Transpostos os arrozais passei também por debaixo do viaduto da A17 sempre por estradas secundárias e com velocidades interessantes durante alguns quilómetros até perto de Paiões junto à Fonte das Carriças. Neste local havia que subir acentuadamente a serra e o eucaliptal por um piso fortemente degradado. Duas velhotas transportavam garrafões com água, acabados de encher e ficaram estupefactas quando me viram a abordar a subida tendo uma delas gritado para eu desmontar já que, caso contrário, “rebentava com o coração!”. Ao som das suas vozes venci os derradeiros metros ascensionais e alcancei Paiões, localidade do concelho da Figueira. Depressa percorri as ruas de asfalto e segui por caminhos secundários previamente escolhidos no GE.

Seguiram-se Franco, Casal da Seiça, Cagarata e Matos antes de cruzar a movimentada EN 109 que liga Leiria à Figueira. A partir daqui é o reino do Pinhal. Entrei então na extraordinária Mata Nacional do Urso e o percurso vira agora, maioritariamente, para sul. Segui sempre pela estrada (pavimentada mas com um piso muito degradado) que acompanha um aqueduto e gasoduto subterrâneos durante muitos quilometros até me cruzar com o acesso à praia do Osso da Baleia (nomes curiosos quer o da mata, quer o da praia).

Após este ponto a repetição do anterior asfalto degradado pelo meio do pinhal quilometros a fio para sul até chegar aquele que considero o ponto alto da incursão: a lagoa do Ervedal. Situada a meio da travessia (perto do km. 80) correspondeu a uma alteração do mesmo; em primeiro lugar por ser o ponto correspondente a 50% do percurso e onde aproveitei para fazer a primeira paragem (o que atesta bem sob o ritmo que o terreno permitiu), depois porque o sol despontou vencendo, finalmente, a névoa, depois porque aproveitei para repor energias, descansar, relaxar e livrar-me do excesso têxtil que me protegera do frio (na verdade apenas umas perneiras de ciclismo).

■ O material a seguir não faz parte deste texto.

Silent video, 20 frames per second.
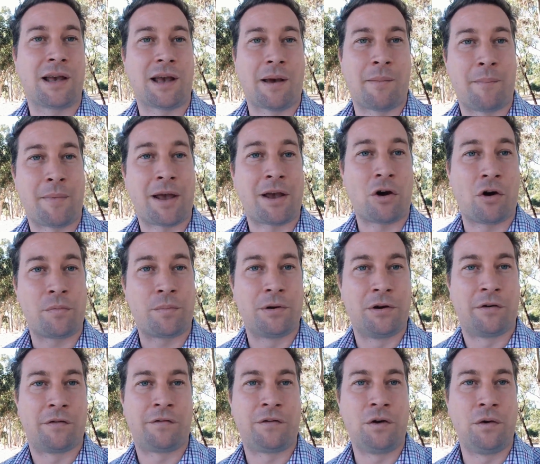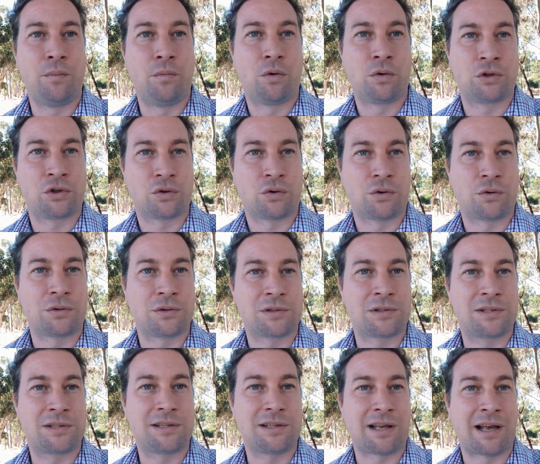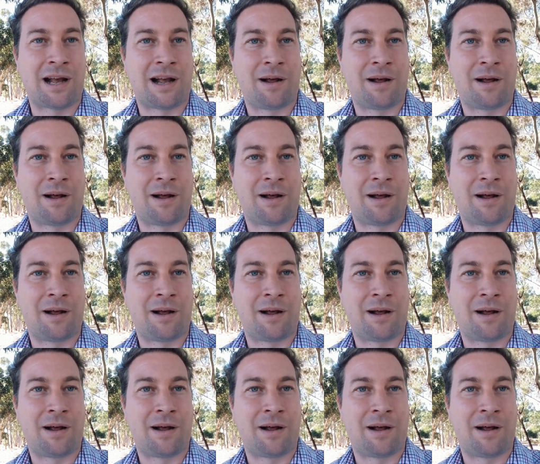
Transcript: it may open a few more doors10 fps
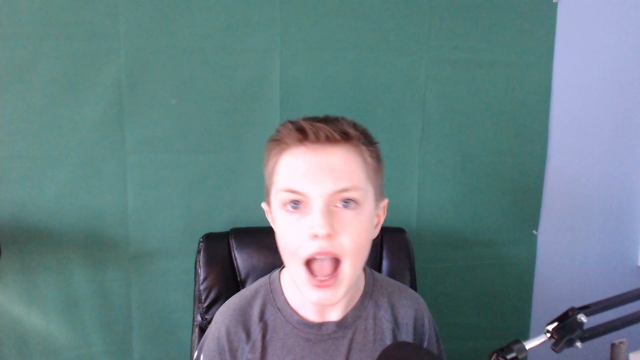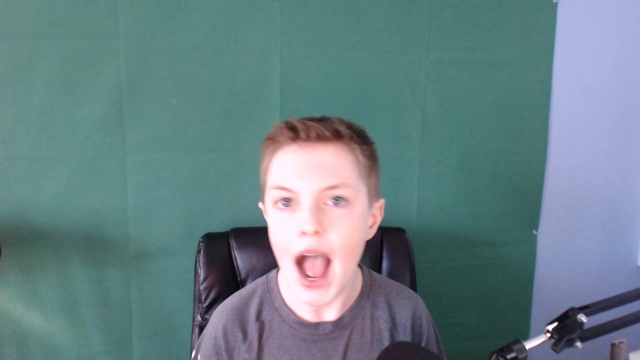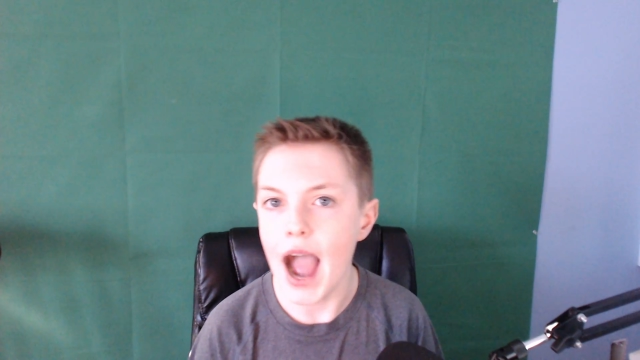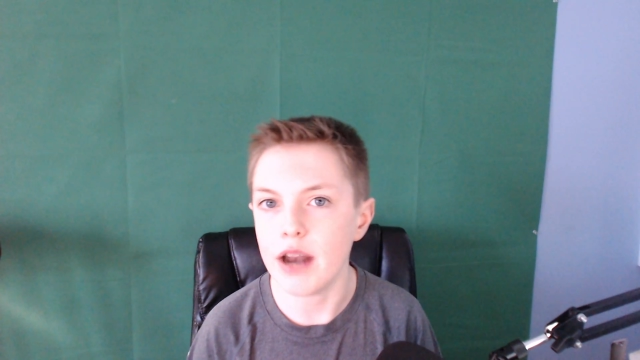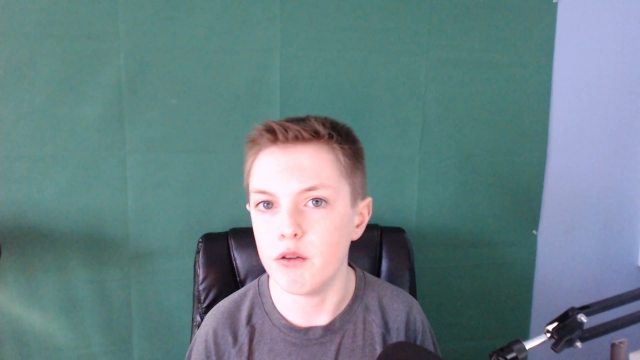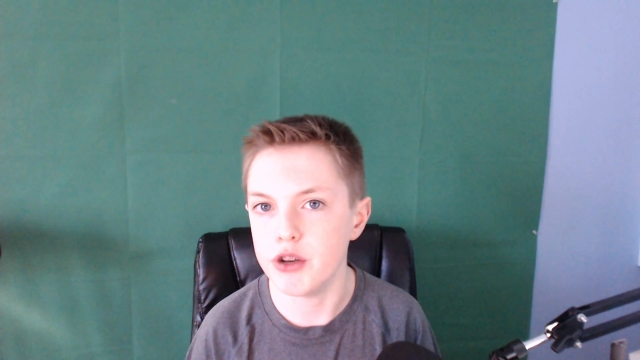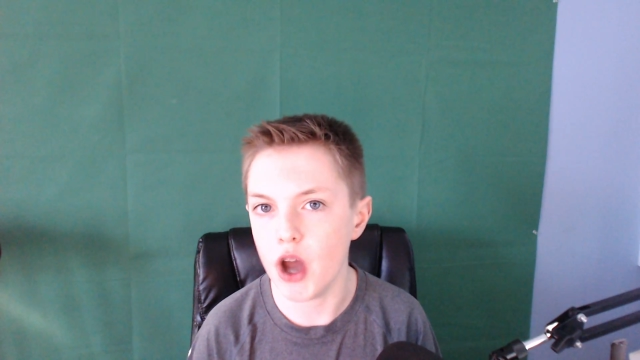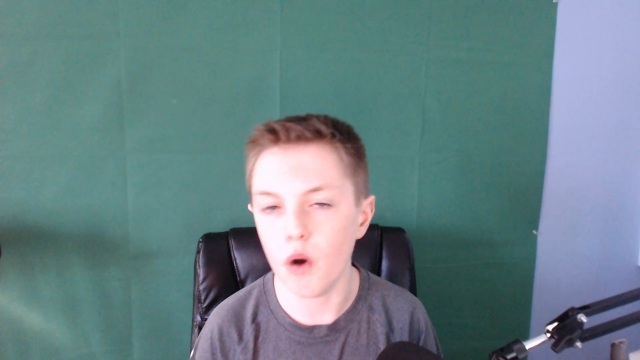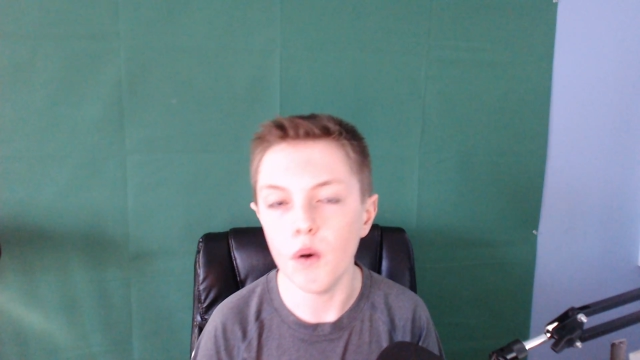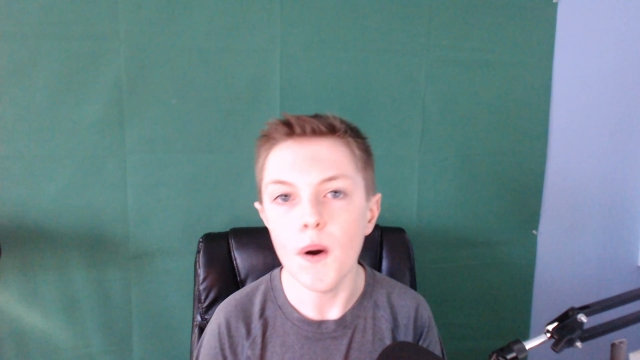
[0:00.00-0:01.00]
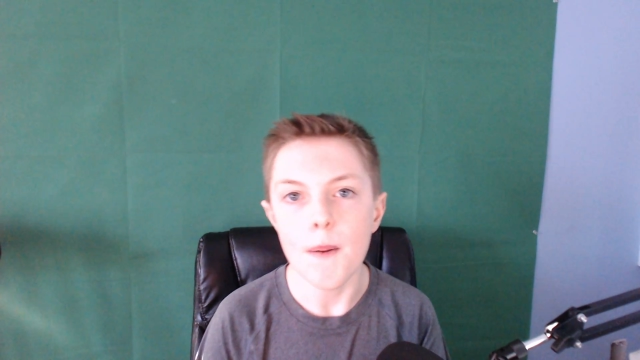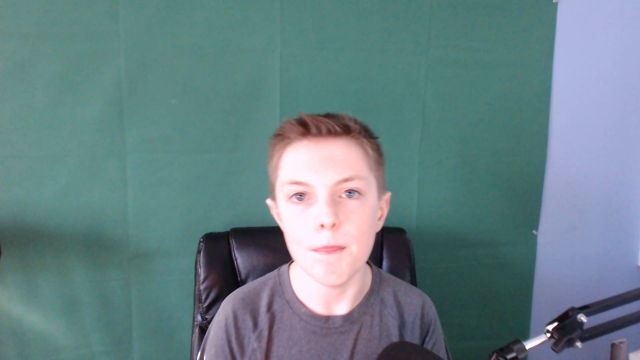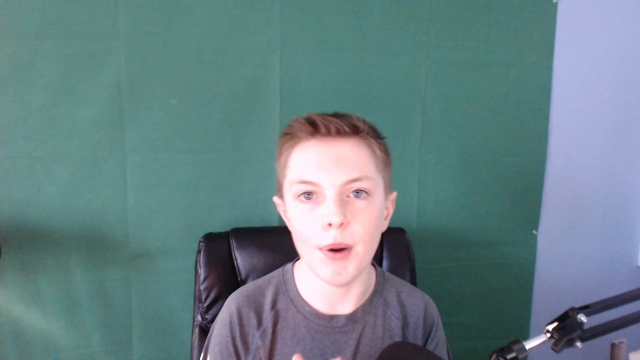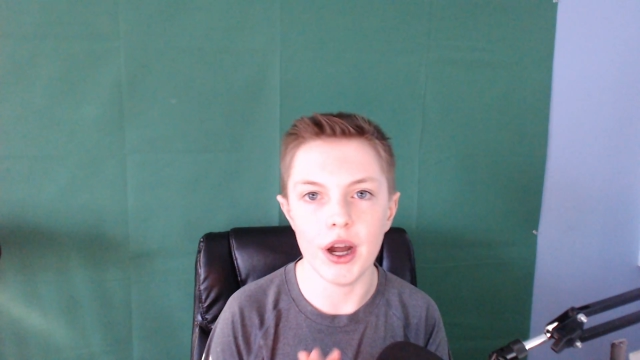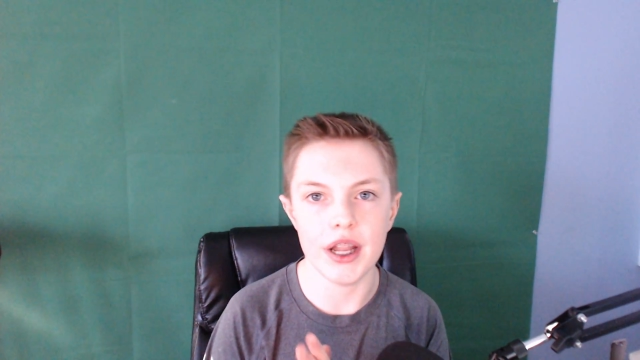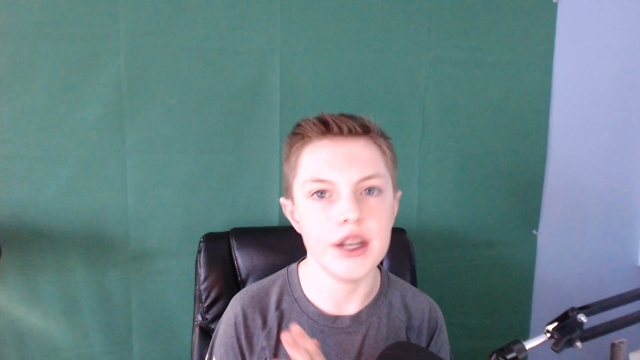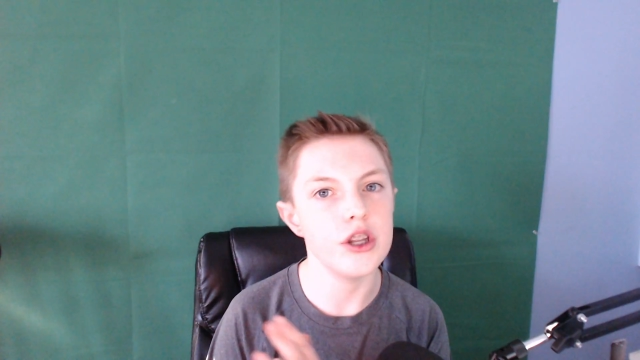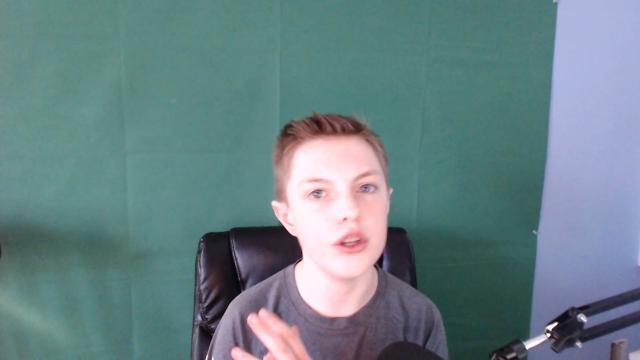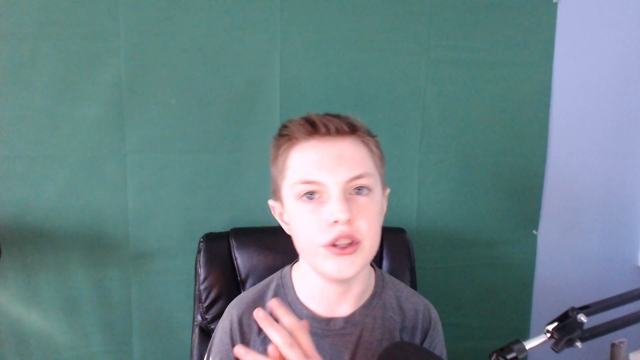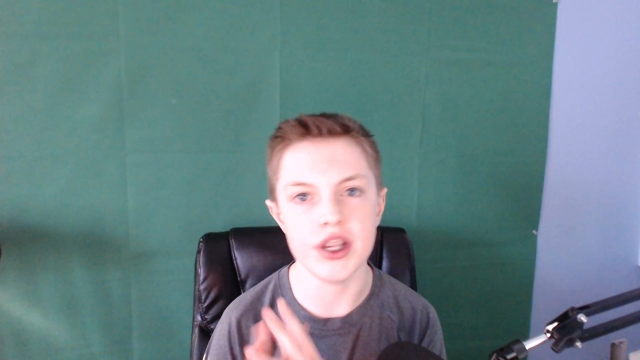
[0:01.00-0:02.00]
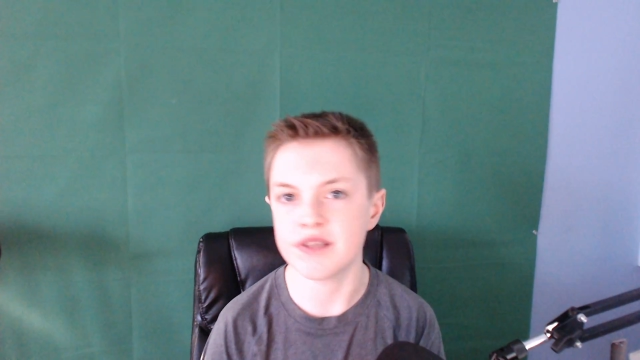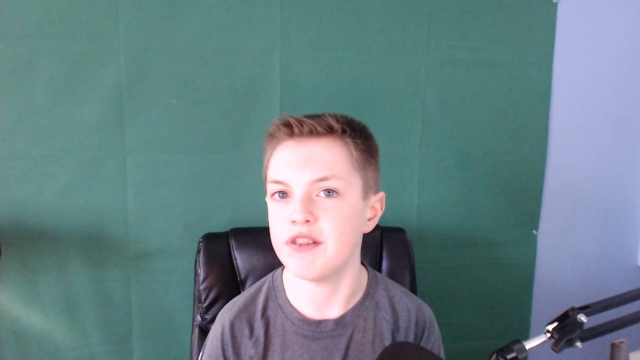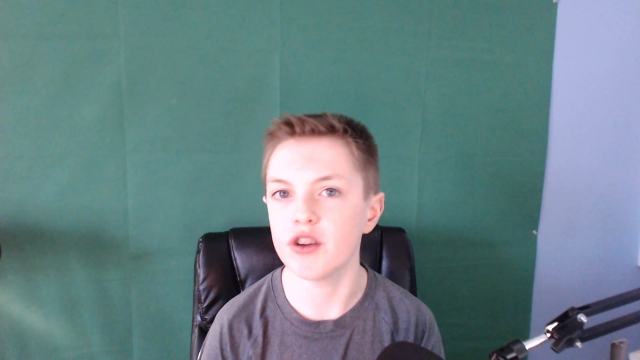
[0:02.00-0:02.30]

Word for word: I don't know, but this video is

O local é paradisíaco. Se ainda não o conhecem digo-vos que merece um desvio. Tem um passadiço em madeira ao longo da margem poente com uns bancos. Num deles aproveitei para compor o corpo da postura de várias horas em cima da bicicleta.

Entrei na Mata Nacional de Pedrógão e pelo meio do pinhal (embora por asfalto) segui em direcção à Praia da Vieira de Leiria. Não sei antes transpôr a ponte do Lis e seguir pela sua margem esquerda até perto da foz, na Praia de Vieira.

Aqui começa a grande ciclovia da Estrada Atlântica que nos irá conduzir, de modo quase ininterrupto, até à Nazaré, passando por São Pedro de Moel para depois seguirmos pelas serras e pela Lagoa de Óbidos até às Caldas num percurso inverso ao descrito na semana passada.

Obviamente que, após a Nazaré, com as dificuldades que o relevo passou a apresentar e com o “binómio” francamente adiantado relativamente às perspectivas iniciais, foi tempo de poupar o tónus nas subidas de molde a chegar ao final em muito razoável estado de conservação.

Mais uma grande jornada e a sensação nítida e gratificante da subida de forma. Pena que a Hora de Inverno venha aí ditando as suas leis e dificultando, sobremaneira as travessias e as grande quilometragens.